Piotr specializes in commercial law, with a strong focus on assistance in corporate issues for public companies. He also has extensive litigation background within the areas of civil law, administrative law and criminal law. He has advised on numerous public and private share issues, incl. those of COMP S.A. and Bank BPS S.A. Piotr has piloted M&A transactions for listed companies (incl. Novitus S.A., ZUK S.A. and Elzab S.A.), participated in the establishment of brokerage houses and investment funds (incl. TMS S.A., Analizy Online Asset Management S.A., IFM S.A. and Opera TFI S.A.), as well as provided assistance with respect to their daily operations.

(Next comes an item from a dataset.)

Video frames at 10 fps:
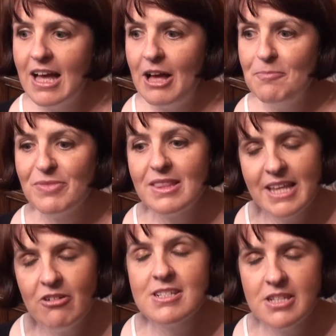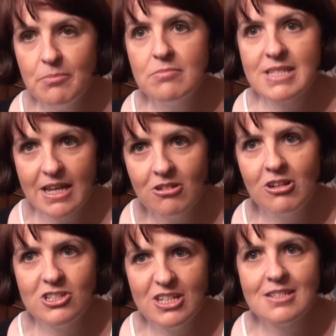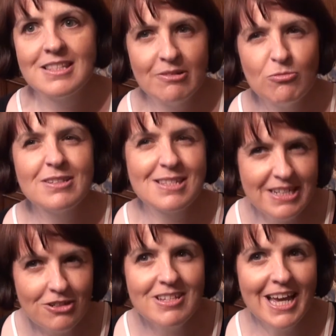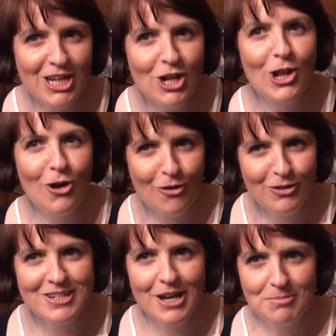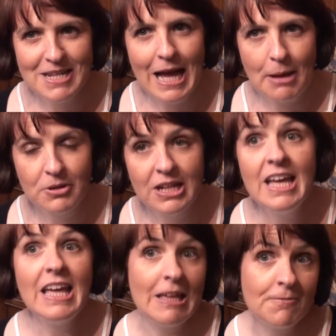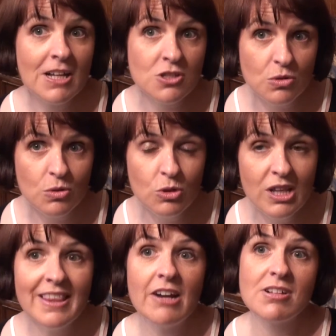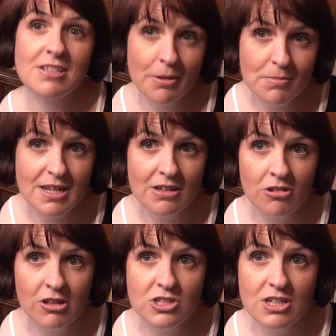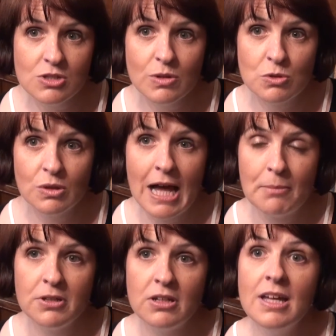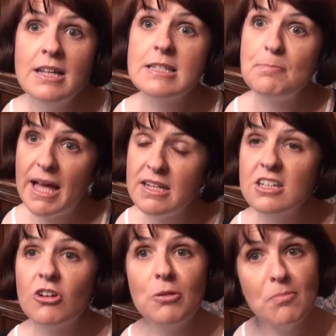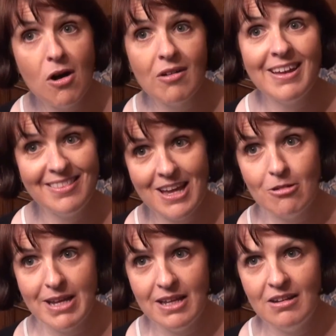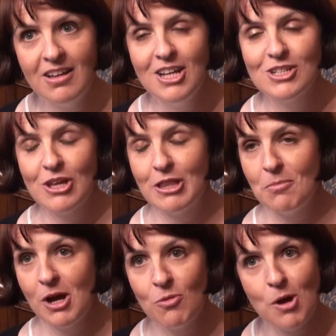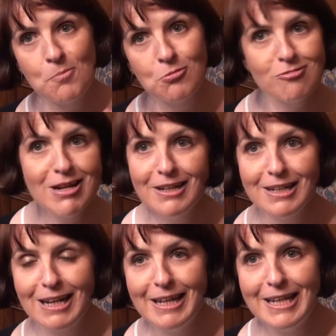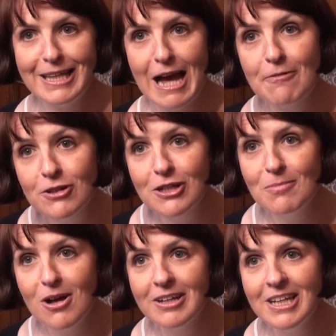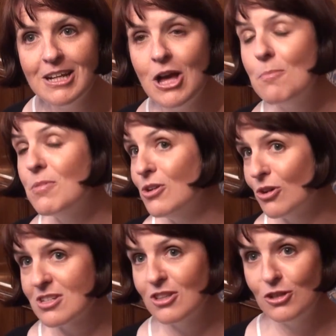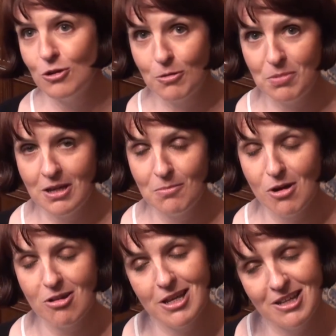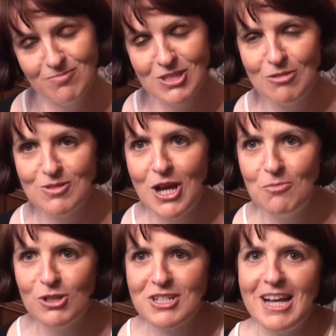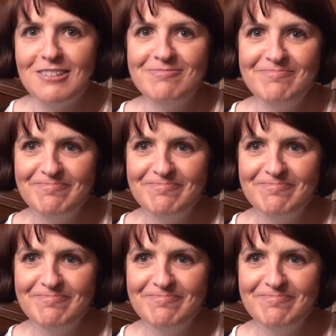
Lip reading: There are some technologies that will still take a long time to happen, if at all, and there are some technologies which will happen depending on the market they're in. So they might work brilliantly in the African market, but not in the European market. So time will tell.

He has been recommended in Capital Markets, Commercial, Corporate and M&A and White-Collar Crime by the Legal 500 EMEA 2020, one of the leading international legal directories. The white-collar crime practice, co-headed by Piotr, is considered by The Legal 500 EMEA to be among the elite of Polish law firms specialized in that area.

Janusz Szeliński

Partner

Janusz specializes in capital markets, corporate and copyright matters with a particular focus on IT and TMT market. He advises on M&A deals and IPO processes. Moreover, he specializes in disclosure policies by public companies. Janusz also advises companies from IT sector (i.e. game developers and software integrators) on issues relating to financing, copyrights, as well as IT implementation agreements and license agreements. His expertise also covers contracts for the purchase and implementation of a central transaction system for a bank affiliating a range of cooperative banks. Janusz has taken part in negotiations related to the implementation of the electronic supervision system in Poland for the Ministry of Justice. He also supervised the purchase of the enterprise of an investment fund company by another investment fund company and the takeover of fund management operations. Janusz has been recommended by The Legal 500 EMEA 2021 in capital markets and commercial, corporate and M&A categories.